Researchers are investigating the use of antibodies, propeptides, interacting proteins and soluble decoy receptors to inhibit myostatin activity. "Several studies offer evidence that while multiple strategies do inhibit myostatin, their safety, specificity and effectiveness differ," explains Dr. LeBrasseur. Studies in mice and humans using a soluble decoy receptor of myostatin as an anabolic intervention, for example, have demonstrated some negative side effects.
Dr. LeBrasseur notes that while these and other studies have provided promising results, future research needs to establish the optimal way to inhibit myostatin and safely increase muscle mass.
For more information
White TA, et al. Myostatin and sarcopenia: Opportunities and challenges — A mini-review. Gerontology.

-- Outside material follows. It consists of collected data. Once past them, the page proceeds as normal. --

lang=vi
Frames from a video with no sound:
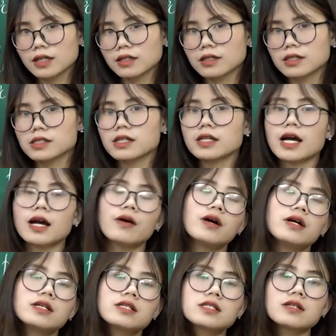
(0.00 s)
được chưa nào
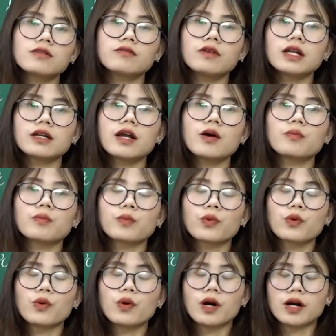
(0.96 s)
sự vận động
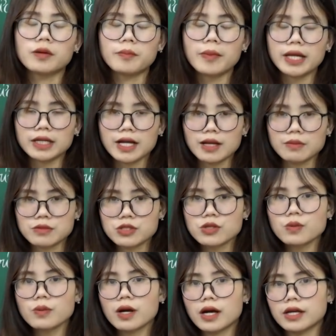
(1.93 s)
của mạch cảm
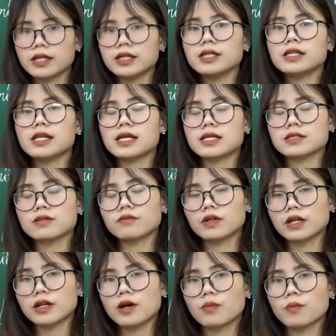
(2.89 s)
xúc ấy là sự
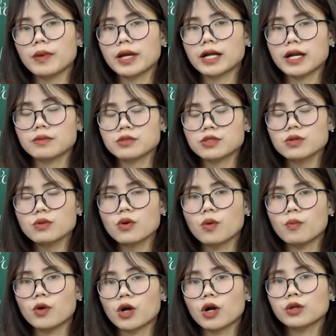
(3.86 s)
vận động mạch cảm xúc
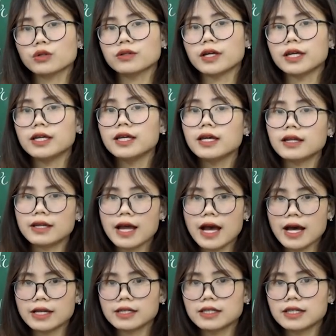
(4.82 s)
của một con người hiện
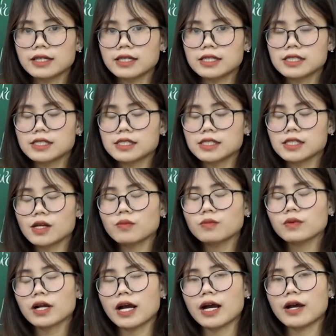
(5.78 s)
đại trong
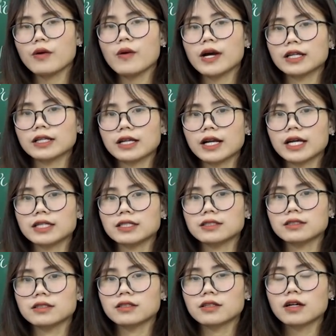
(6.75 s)
cái hoàn cảnh
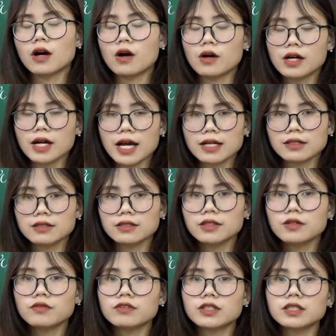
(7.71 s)
khó khăn
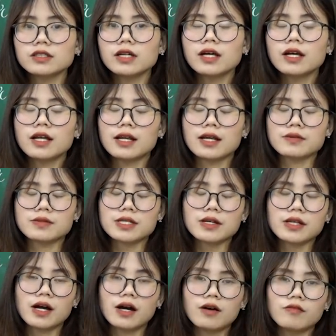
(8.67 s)
nhưng vẫn làm
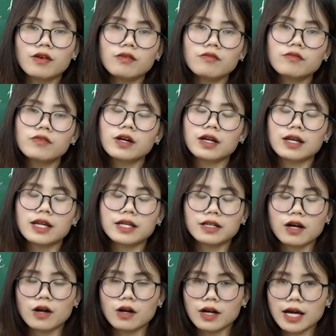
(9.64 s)
sao nhỉ vẫn vượt
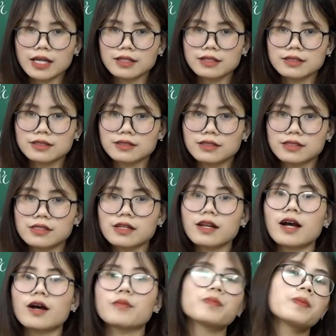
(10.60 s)
lên khó khăn được chưa
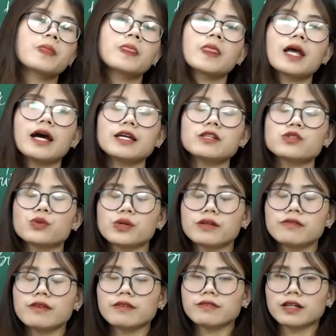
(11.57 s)
nào hãy chú
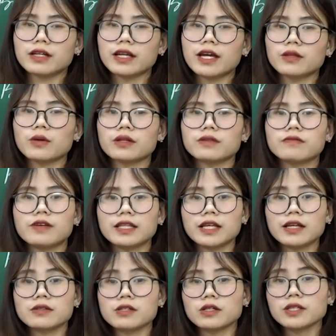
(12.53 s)
ý về phần nghệ thuật và
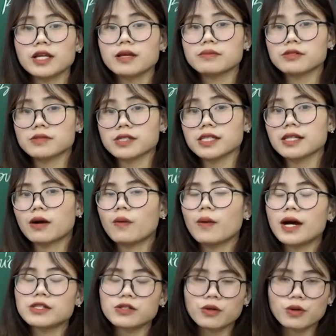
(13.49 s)
theo dõi thêm trong sách giáo
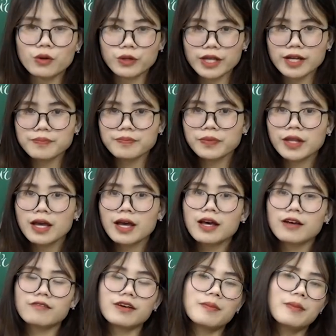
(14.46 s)
khoa cho cô nhé
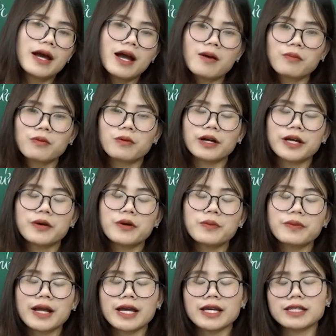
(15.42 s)
và bài học ngày
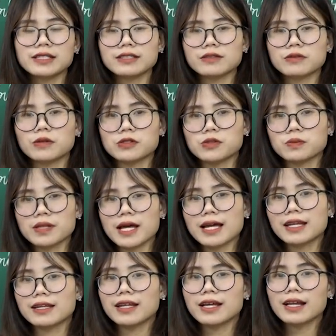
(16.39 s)
hôm nay của chúng
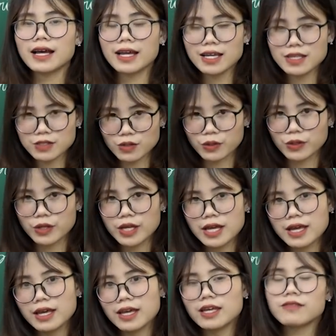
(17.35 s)
ta đến đây là hết rồi
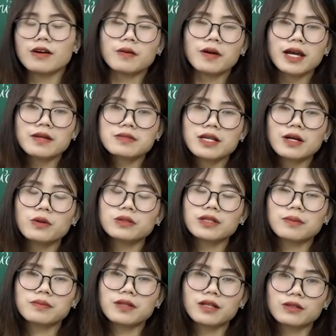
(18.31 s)
hy vọng các em sẽ ôn
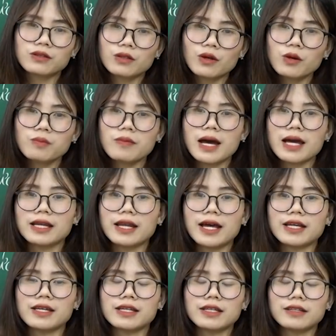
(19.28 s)
tập thật tốt bài
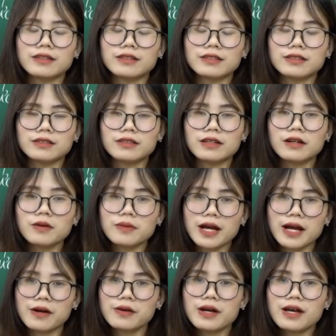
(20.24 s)
này được không
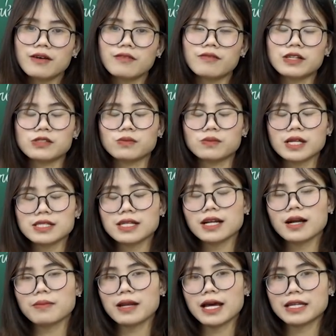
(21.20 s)
nào và chúng ta
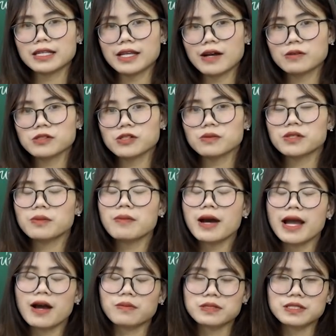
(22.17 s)
sẽ gặp lại nhau trong những
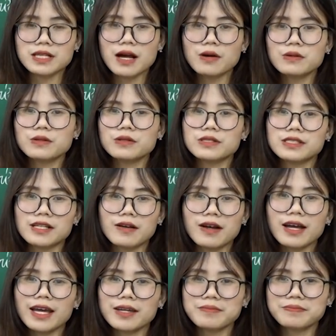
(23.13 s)
bài học sau chào
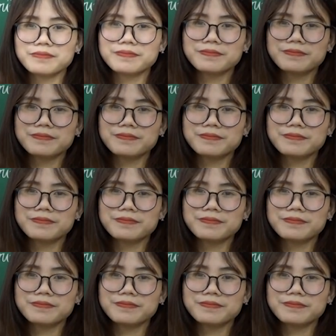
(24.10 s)
các em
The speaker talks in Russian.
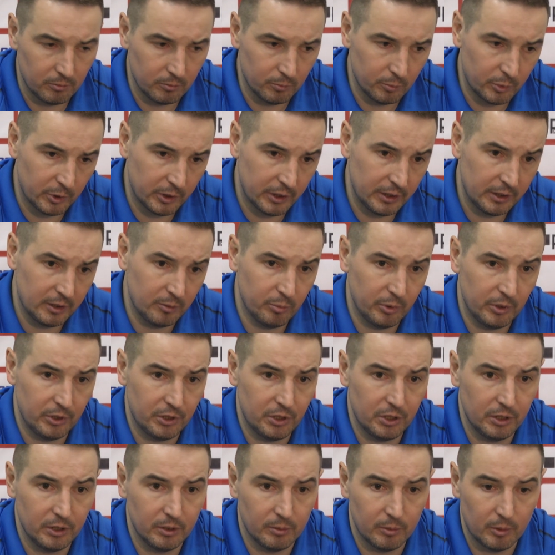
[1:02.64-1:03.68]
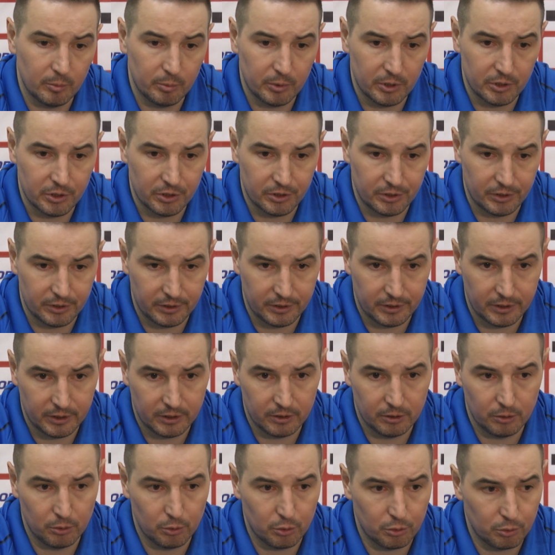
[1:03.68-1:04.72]
По каким причинам, опять же таки, я
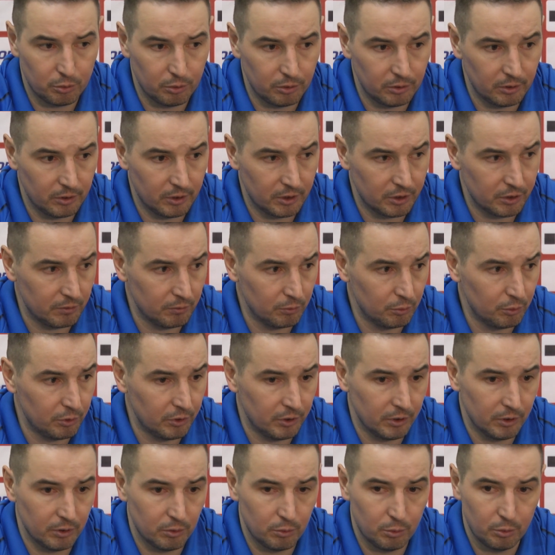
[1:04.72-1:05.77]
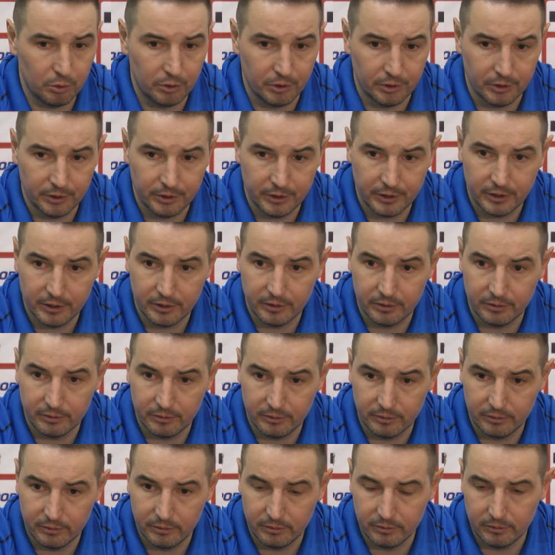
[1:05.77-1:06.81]
говорю, что это наша внутренняя кухня, и я
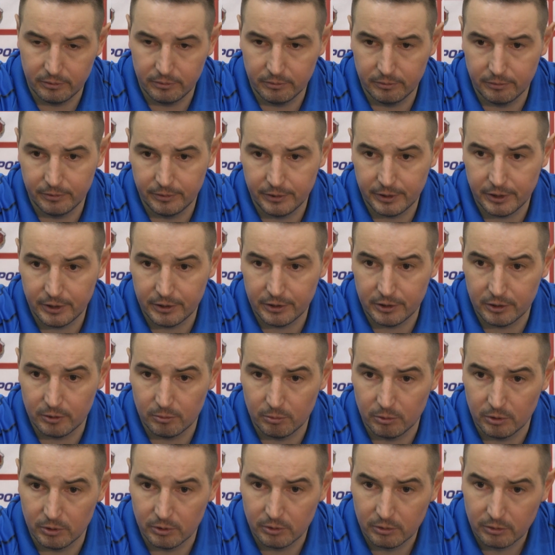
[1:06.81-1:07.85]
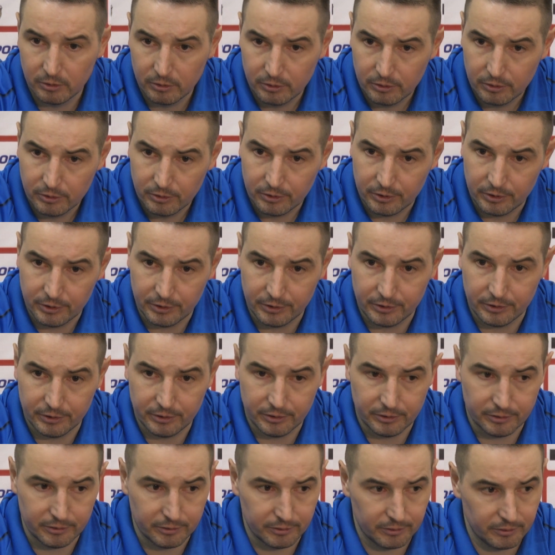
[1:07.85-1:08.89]
не хотел бы
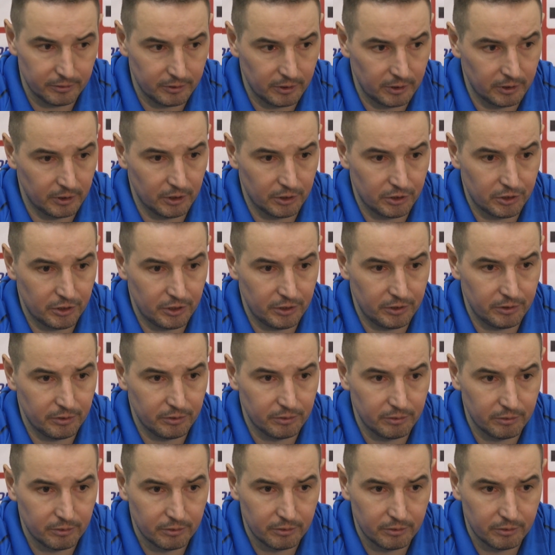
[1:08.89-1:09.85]
это оглашать.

In press.
Points to remember
- Myostatin regulates muscle development and postnatal growth.
- Inhibition of myostatin in adult and older animals significantly increases muscle mass and improves muscle performance and metabolism.
- These effects, along with the relative exclusivity of myostatin to muscle and the effects of its targeted inhibition on muscle, make it a promising drug target for sarcopenia.
- More research is needed to determine the best means by which to disrupt the activity of myostatin and related factors to safely increase muscle mass.